Deep Reinforcement Learning for Power Controlled Channel Allocation in Wireless Avionics Intra-Communications

Abstract

Wireless avionics intra-communications (WAIC) can play an important role in alleviate the issue of fuel consumption, stability and maintenance costs over traditional wired avionics systems. However, in order for WAIC system to coexist with other systems in aircraft, the transmitted power level of WAIC is strictly limited to 50 mW. Meanwhile, WAIC require extremely low outage probability for the safety-critical avionics applications. Hence, it is urgently needed to effectively allocate channels and utilize the limited power while ensuring the reliability and real-time performance of the WAIC system. In this paper, a deep reinforcement learning (DRL)-based power controlled channel allocation (DRL-PCCA) scheme for WAIC network is proposed, with physical layer of frequency hopping orthogonal frequency division multiplexing (FH-OFDM).
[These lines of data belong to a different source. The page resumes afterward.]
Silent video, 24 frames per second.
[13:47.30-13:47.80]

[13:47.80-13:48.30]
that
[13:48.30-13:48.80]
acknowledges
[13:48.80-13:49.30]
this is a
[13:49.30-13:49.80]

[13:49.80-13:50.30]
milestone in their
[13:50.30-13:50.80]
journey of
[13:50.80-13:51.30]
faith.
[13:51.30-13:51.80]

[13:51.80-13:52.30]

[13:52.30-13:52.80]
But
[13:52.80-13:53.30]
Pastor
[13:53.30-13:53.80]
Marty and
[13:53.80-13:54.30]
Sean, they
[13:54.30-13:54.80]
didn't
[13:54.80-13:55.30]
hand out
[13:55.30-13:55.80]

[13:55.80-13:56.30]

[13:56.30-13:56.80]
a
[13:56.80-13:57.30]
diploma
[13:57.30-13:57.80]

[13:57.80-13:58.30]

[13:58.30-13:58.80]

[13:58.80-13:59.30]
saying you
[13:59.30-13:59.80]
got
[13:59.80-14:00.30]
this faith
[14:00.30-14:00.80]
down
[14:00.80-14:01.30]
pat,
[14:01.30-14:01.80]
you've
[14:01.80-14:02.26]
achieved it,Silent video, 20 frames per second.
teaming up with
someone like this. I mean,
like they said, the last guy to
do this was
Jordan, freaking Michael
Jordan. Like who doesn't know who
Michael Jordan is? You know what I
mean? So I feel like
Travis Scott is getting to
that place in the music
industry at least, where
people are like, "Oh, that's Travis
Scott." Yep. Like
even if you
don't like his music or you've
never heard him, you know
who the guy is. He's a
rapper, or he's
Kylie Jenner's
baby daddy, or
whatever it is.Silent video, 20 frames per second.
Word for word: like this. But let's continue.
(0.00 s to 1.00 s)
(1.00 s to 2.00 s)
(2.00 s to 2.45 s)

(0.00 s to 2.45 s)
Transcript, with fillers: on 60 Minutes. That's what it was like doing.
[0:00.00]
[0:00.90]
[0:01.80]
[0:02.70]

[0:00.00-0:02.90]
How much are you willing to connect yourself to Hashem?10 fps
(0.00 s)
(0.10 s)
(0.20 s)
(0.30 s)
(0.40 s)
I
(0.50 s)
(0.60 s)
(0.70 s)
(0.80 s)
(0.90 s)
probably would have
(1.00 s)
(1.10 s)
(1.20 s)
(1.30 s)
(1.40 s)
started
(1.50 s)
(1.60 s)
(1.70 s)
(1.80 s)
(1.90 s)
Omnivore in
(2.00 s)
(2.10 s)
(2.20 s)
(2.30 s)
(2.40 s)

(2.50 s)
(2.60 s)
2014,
First, we formulate a sub-bands allocation and power control optimization problem whose aim is to minimize the overall transmit power provided that all end nodes achieve their requested data rates and desired bit error rate (BER). However, the problem formulated is non-convex and NP-hard. To tackle this problem, we propose a DRL-based scheme, which can effectively solve the optimization problem of sequence decision making in complex environment by using neural networks to extract spatial correlation features of WAIC. In particular, a reliability framework for WAIC is presented to analyse the performance of the proposed scheme against the system requirements of the flight certification. Simulation results demonstrate that the performance of proposed DRL-based scheme is superior to the traditional power control and channel allocation scheme.